400–1000 IE pro Tag, um Versorgung zu gewährleisten

Aufgelebt sind die zum Teil hitzig geführten Diskussionen um den (Un-)Sinn einer Vitamin-D-Supplementierung im Zuge der Corona-Pandemie, nachdem sich herausgestellt hatte, dass bei niedrigen Vitamin-D-Spiegeln schwere Verläufe häufiger sind und die Sterblichkeit erhöht ist. Laut zwei kleinen Interventionsstudien mit Kontrollarm scheint eine Vitamin-D-Gabe die Prognose günstig zu beeinflussen. Hieb- und stichfest ist das aber noch nicht. Der Deutschen Gesellschaft für Endokrinologie (DGE) reicht die Evidenz jedenfalls bislang nicht aus, um die Gabe von Vitamin D zur Prävention oder Behandlung von COVID-19 zu empfehlen. Sie hält allenfalls die Einnahme von 400–1000 IE Vitamin D pro Tag zur Sicherstellung der Versorgung für erwägenswert.

Was den Diabetes betrifft, ist durch Beobachtungsstudien eine Assoziation zwischen niedrigen 25-Hydroxy-Vitamin-D-Spiegeln und dem Risiko für einen Typ-2-Diabetes dokumentiert. Daraufhin wurden verschiedene prospektive Interventionsstudien initiiert, die aber allenfalls bescheidene präventive Effekte einer Vit­amin-D-Supplementierung ergaben.
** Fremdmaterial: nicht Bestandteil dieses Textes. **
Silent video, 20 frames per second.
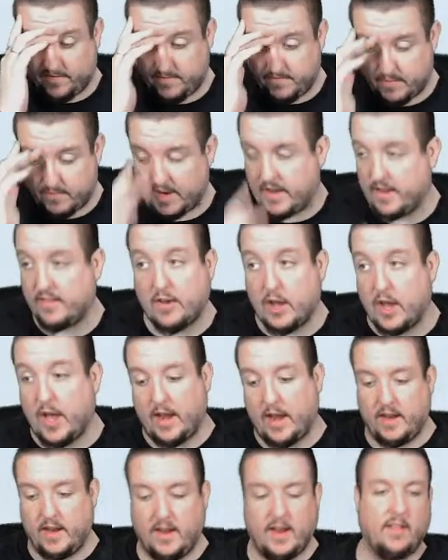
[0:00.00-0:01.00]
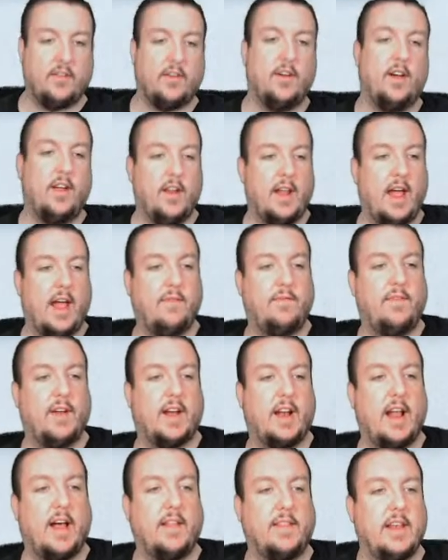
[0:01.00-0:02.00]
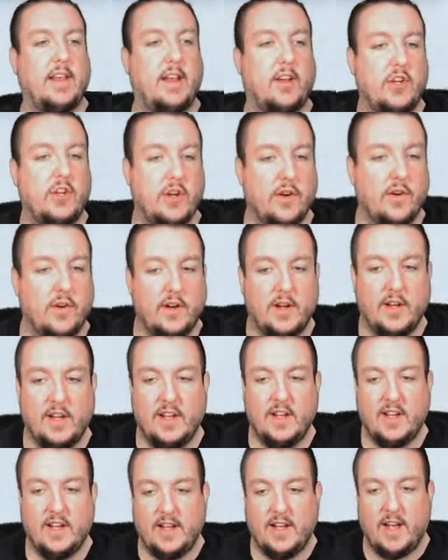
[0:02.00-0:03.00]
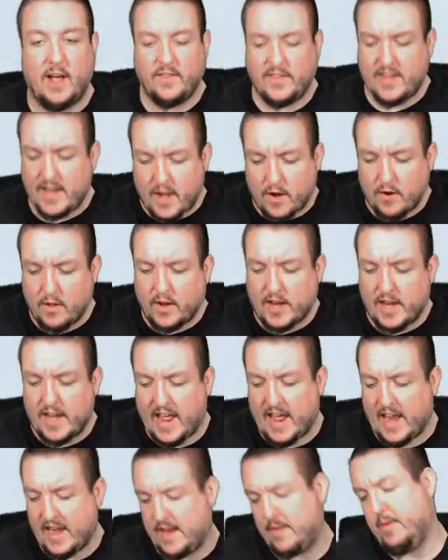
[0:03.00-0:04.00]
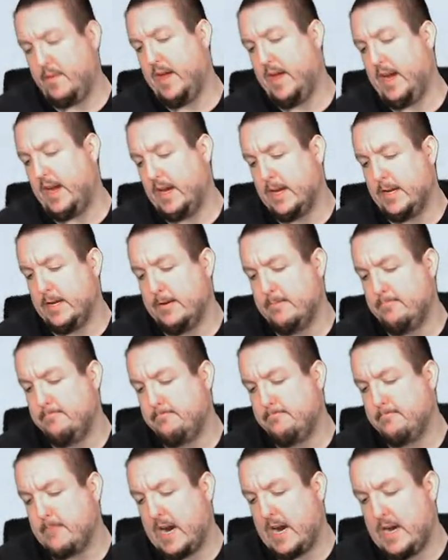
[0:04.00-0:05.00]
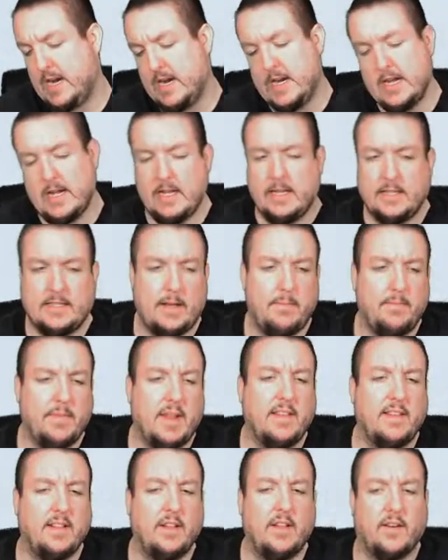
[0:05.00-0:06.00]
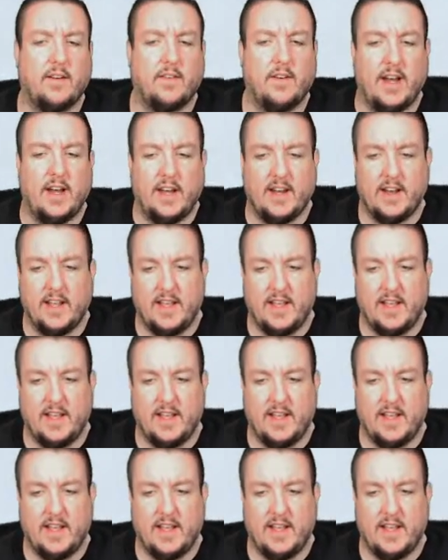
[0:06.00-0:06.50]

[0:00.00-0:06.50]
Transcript: But it's good. It's good. I figured out the issue. I was sitting here looking at it, and I'm like, something doesn't look right.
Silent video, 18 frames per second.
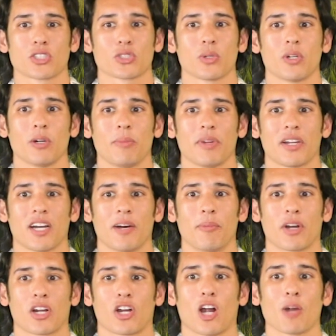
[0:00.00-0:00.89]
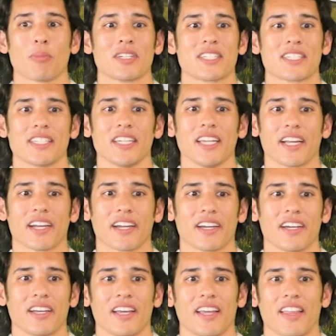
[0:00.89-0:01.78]
soil will become a carbon
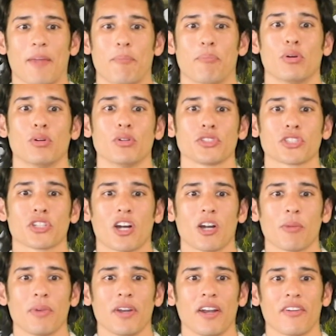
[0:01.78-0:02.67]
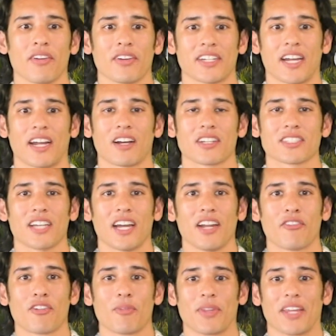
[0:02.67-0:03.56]
sink that pulls carbon
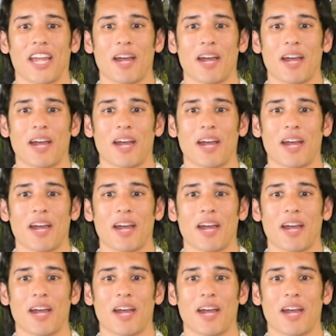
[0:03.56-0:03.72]
dioxide from the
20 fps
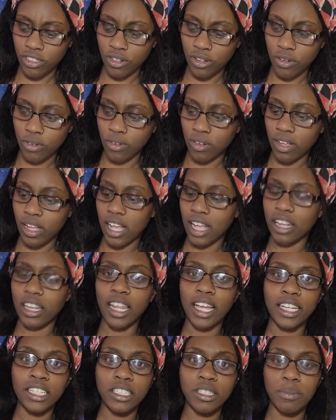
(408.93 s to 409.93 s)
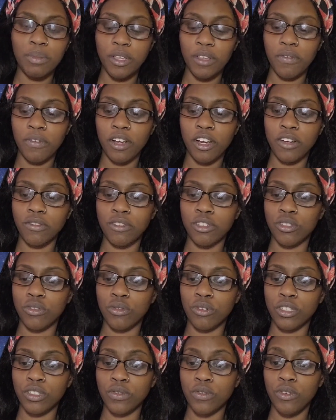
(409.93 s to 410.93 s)
So I like to be very
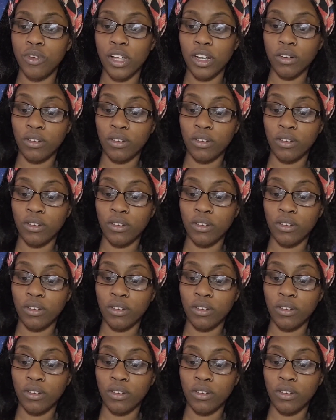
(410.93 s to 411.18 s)
resourceful.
In der mit 2423 Probanden bislang größten Studie, der randomisierten, placebokontrollierten D2d-Studie, zeigte sich ein leicht positiver Trend. Ein signifikanter präventiver Effekt war jedoch unter hoch dosierter Vitamin-D-Supplementierung mit 4000 IE/d nicht zu verifizieren.

Inzwischen liegt auch eine große Metaanalyse vor, in der die Daten von neun prospektiven randomisierten Studien mit insgesamt mehr als 40 000 Teilnehmern zusammengeführt wurden. In der Summe zeigte sich kein präventiver Effekt von Vitamin D auf das Typ-2-Diabetes-Risiko. Nur in der Subgruppenanalyse fanden die Forscher einen leicht signifikanten Effekt mit einer Risikoreduktion um 12 % bei Dosen ab 1000 IE/d. Bei Personen, die ausreichend mit Vitamin D versorgt sind, sei ein relevanter diabetespräventiver Effekt nicht zu erwarten.

Neue Daten gibt es auch zum Sturzrisiko: In der aktuellen STURDY-Studie wurden die Effekte einer Vitamin-D-Gabe bei 687 älteren Menschen mit erhöhtem Sturzrisiko untersucht, von denen 70 % als gebrechlich (frailty bzw. prefrailty) galten.

Dreimal größeres Sturzrisiko unter hohen Dosierungen

Zu Studienbeginn lagen die 25-Hydroxy-Vitamin-D-Spiegel bei 25–72,5 nmol/l. Die drei Studiengruppen erhielten 1000 IE, 2000 IE bzw. 4000 IE Vitamin D täglich, während in der Kontrollgruppe eine Basissubstitution mit 200 IE/d erfolgte. Im Vergleich zu dieser niedrigen Dosis hatte keine der hohen Dosierungen einen sturzpräventiven Effekt. Im Gegenteil: Bei 2000 IE bzw. 4000 IE täglich war das Sturzrisiko sogar um fast das Dreifache erhöht. Was laut Prof. Weber einmal mehr bestätigt: Viel hilft nicht zwingend viel.